═════ Extracted entries ═════
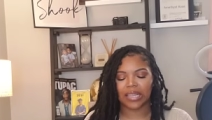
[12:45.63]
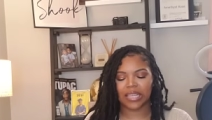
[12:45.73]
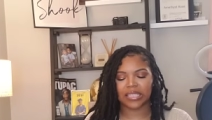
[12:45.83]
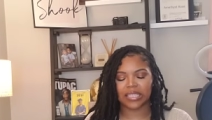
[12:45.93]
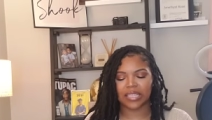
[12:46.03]

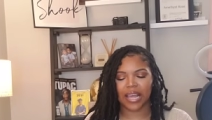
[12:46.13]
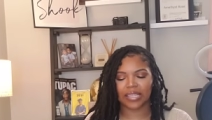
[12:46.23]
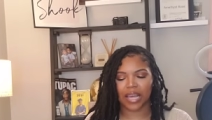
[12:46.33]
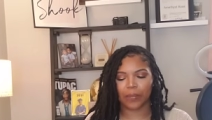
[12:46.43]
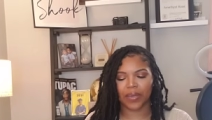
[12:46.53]
This is
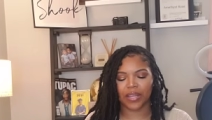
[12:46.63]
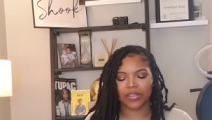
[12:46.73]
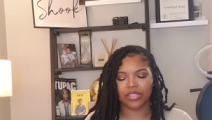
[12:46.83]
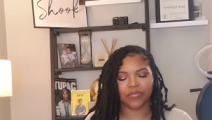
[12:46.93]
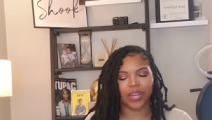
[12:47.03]
that type of
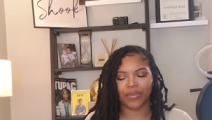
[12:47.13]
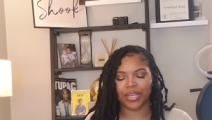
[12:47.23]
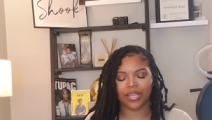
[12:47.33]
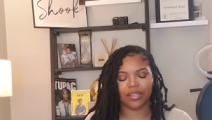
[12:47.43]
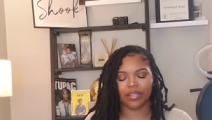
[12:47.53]
energy.
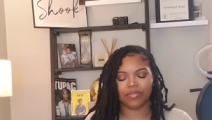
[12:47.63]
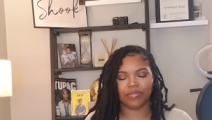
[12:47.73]
Very,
═════
What is expected: The entries are to be transcribed in full. Their pictures are not.

Answer for the task:
[12:45.63]
[12:45.73]
[12:45.83]
[12:45.93]
[12:46.03]

[12:46.13]
[12:46.23]
[12:46.33]
[12:46.43]
[12:46.53]
This is
[12:46.63]
[12:46.73]
[12:46.83]
[12:46.93]
[12:47.03]
that type of
[12:47.13]
[12:47.23]
[12:47.33]
[12:47.43]
[12:47.53]
energy.
[12:47.63]
[12:47.73]
Very,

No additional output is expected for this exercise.